There is no liberal solution to this. The tools of liberalism are thwarted, capriciously or at least without much reflection to their nominal sources of authority, by the illiberal part of the system to which we agreed, and from which we cannot extricate ourselves without armed rebellion or exile; and by a culture that has the ear of that illiberal block. So even when we win liberally, not only do we lose, but we have agreed to the means of our defeat and exile from future competition.
How do you fight this? French says he’s won using the tools of liberalism and he’s right, but he then points to victories we all know are etched in sand — every win to which he proudly (and rightfully!) points was made in court and is therefore subject to a later court pulling a Lawrence to his Bowers, or was accomplished legislatively and is therefore even more fragile. Ahmari says that the tide is coming, and he’s right, but he completely lacks any description or even general idea of how we get around this.

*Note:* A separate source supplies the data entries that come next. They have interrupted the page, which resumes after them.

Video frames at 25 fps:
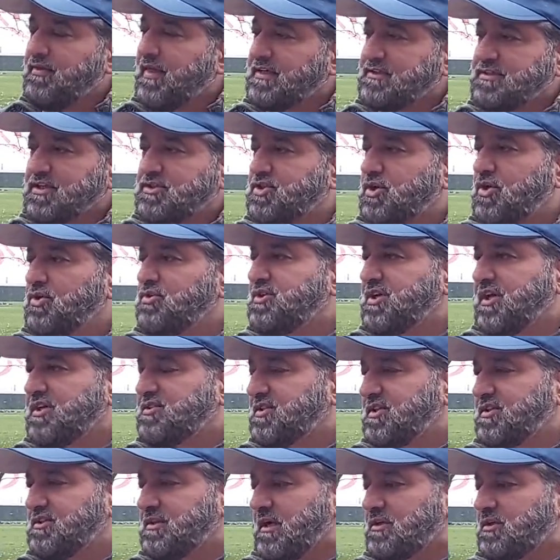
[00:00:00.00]
There's a two-tier
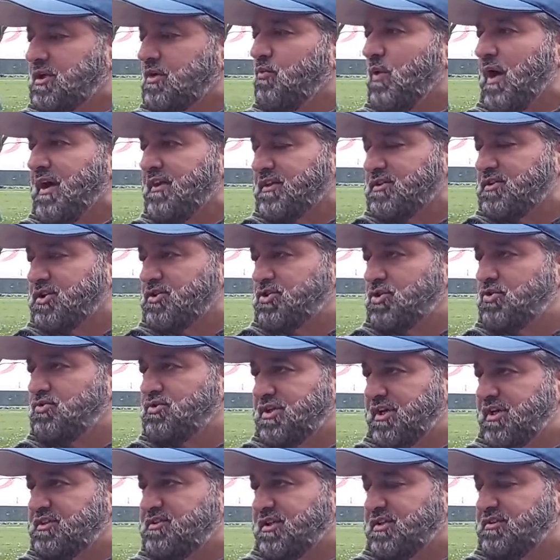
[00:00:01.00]
system. I'll tell you why there's a
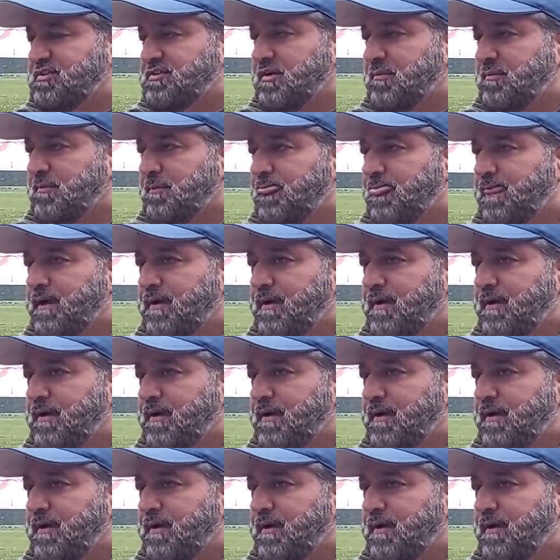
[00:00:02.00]
two-tier system.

Their various champions have not acquitted themselves appreciably better, even when arguing eloquently and movingly. (Most of their champions, at any rate: Over at the Bulwark and Reason, they smell from Ahmari a dangerous whiff of Trump-loving Popery, and their work sounds like it; those weirdo integralists, against whom Ahmari went to war just two years ago, and with whom he has not aligned himself, the Bulwark anti-Catholics’ suspicions notwithstanding, are detached from reality.)
There are a thousand problems here that neither side even bothers to attack except fitfully and incompletely. Our system relies on an engaged populace who nevertheless draw their validation and morals from some place other than governance — presumptively religion, but even a philosophy with fixed goals and morals could work in a pinch. It is designed around having States be not just outposts of the Federal government, but also independent stakeholders in it, and therefore prone to loudly and angrily reining it in or at least standing toe-to-toe and arguing with it. It assumes that most decisions of importance and triviality are made locally and at any rate by elected representatives. It assumes, let’s be honest, a bunch of church going Protestants who believe in Hell and I guess Heaven are gonna be the bulk of the populace, with a small minority of Catholics willing to buck Rome on liberalism and some other people who don’t make a big stink about themselves, all of whom accept the underlying premises of the system as something other than a springboard to the next. It relies on a Federal government of enumerated powers only. It relies on shared assumptions about governance and indeed the universe. And so on.
None of this is true any more, and so we get two groups of people being swept away by the tide competing with each other to make ever-crappier allusions to (and accusations of watching!) a crappy TV show based on crappy books about the War of the Roses. Also Trump, because these days, even choices in pizza toppings involve Trump.
I don’t side with either because this is all stupid and they’re not making it less so.
This was originally posted to my blog, where I sometimes post but usually don’t.